Activity →
With images excluded, write out each entry below exactly as given.
#####
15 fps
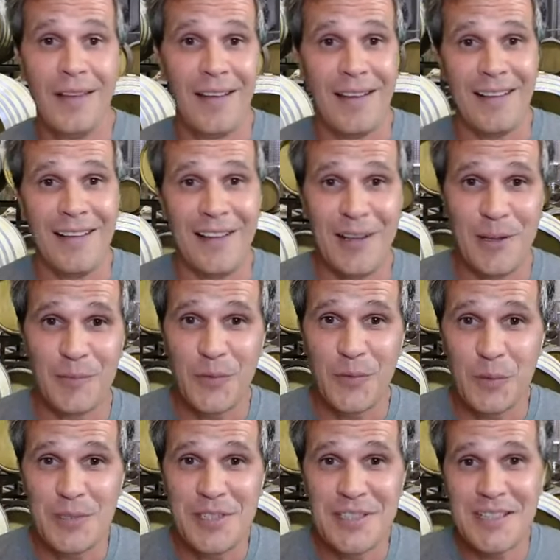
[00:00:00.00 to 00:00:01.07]
Um,
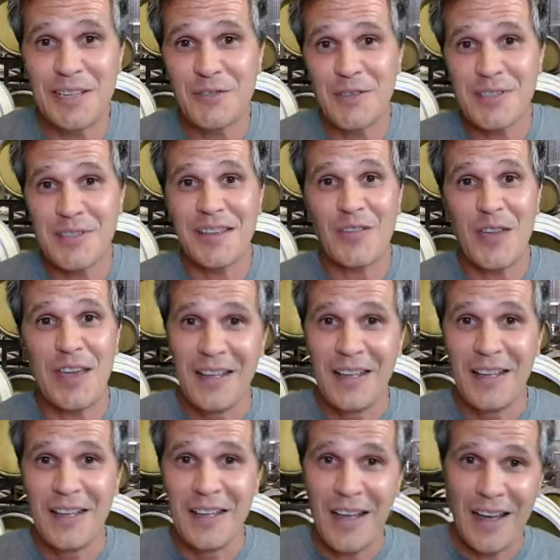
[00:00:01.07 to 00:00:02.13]
which is an interesting thing.
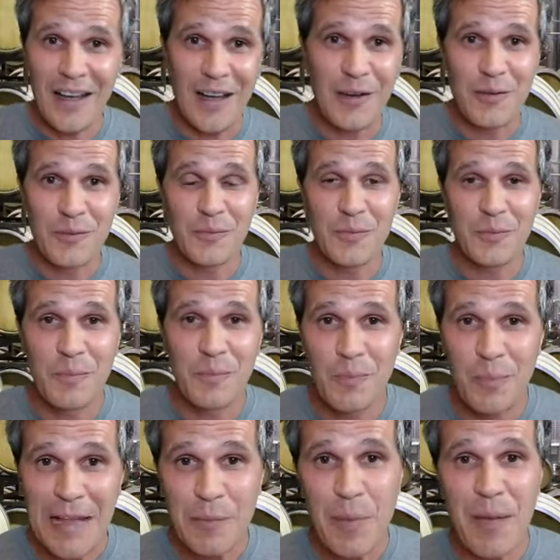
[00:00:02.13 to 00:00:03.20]
Uh,
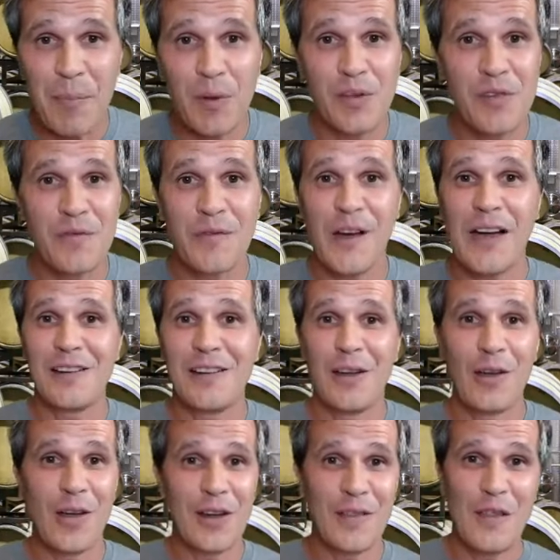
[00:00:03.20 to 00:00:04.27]
black pepper you find a
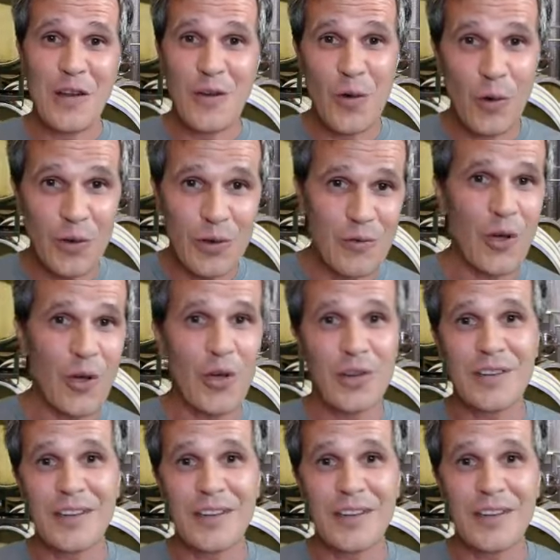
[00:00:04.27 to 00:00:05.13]
lot in the northern Rhone.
#####
Solved exercise →
15 fps
[00:00:00.00 to 00:00:01.07]
Um,
[00:00:01.07 to 00:00:02.13]
which is an interesting thing.
[00:00:02.13 to 00:00:03.20]
Uh,
[00:00:03.20 to 00:00:04.27]
black pepper you find a
[00:00:04.27 to 00:00:05.13]
lot in the northern Rhone.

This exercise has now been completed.